What the task requires
Every record should be written out exactly, with the pictures left out.

= = =

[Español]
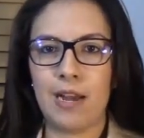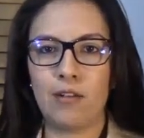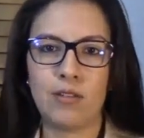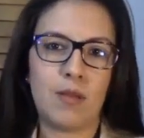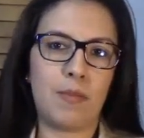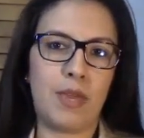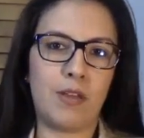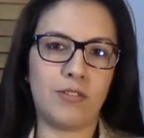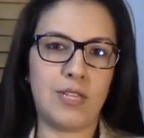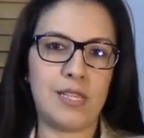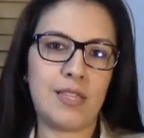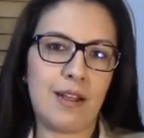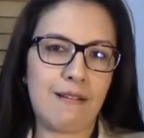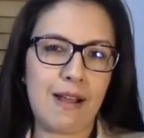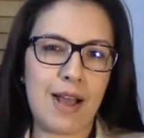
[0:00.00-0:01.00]
que los amigos
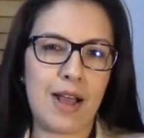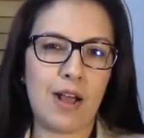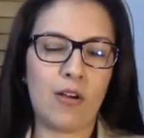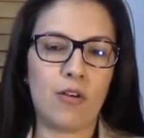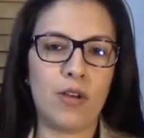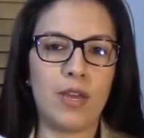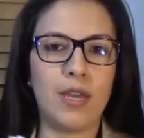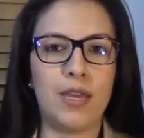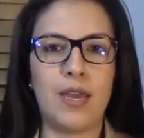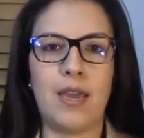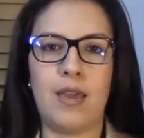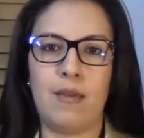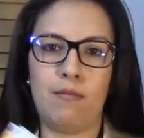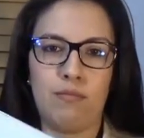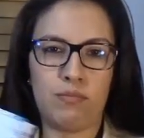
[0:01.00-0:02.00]
del trabajo y
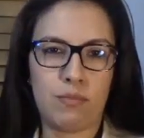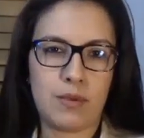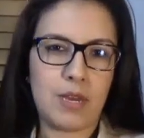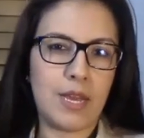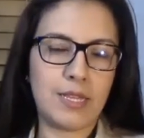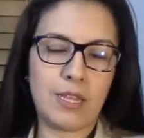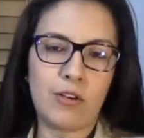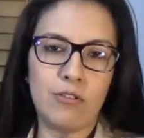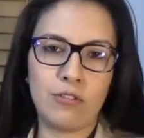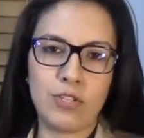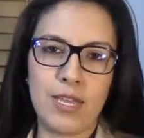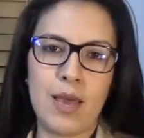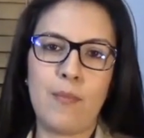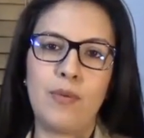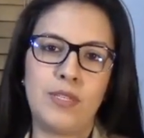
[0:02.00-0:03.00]
que gente
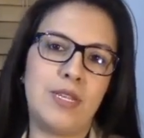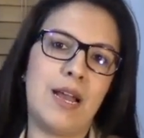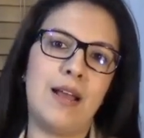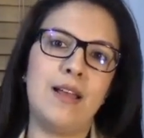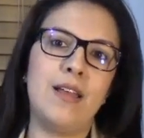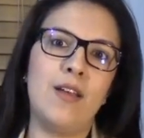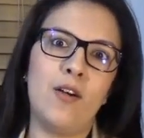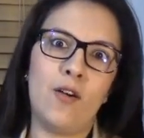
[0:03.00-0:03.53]
conocida, pues ya,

= = =

Answer area
[Español]
[0:00.00-0:01.00]
que los amigos
[0:01.00-0:02.00]
del trabajo y
[0:02.00-0:03.00]
que gente
[0:03.00-0:03.53]
conocida, pues ya,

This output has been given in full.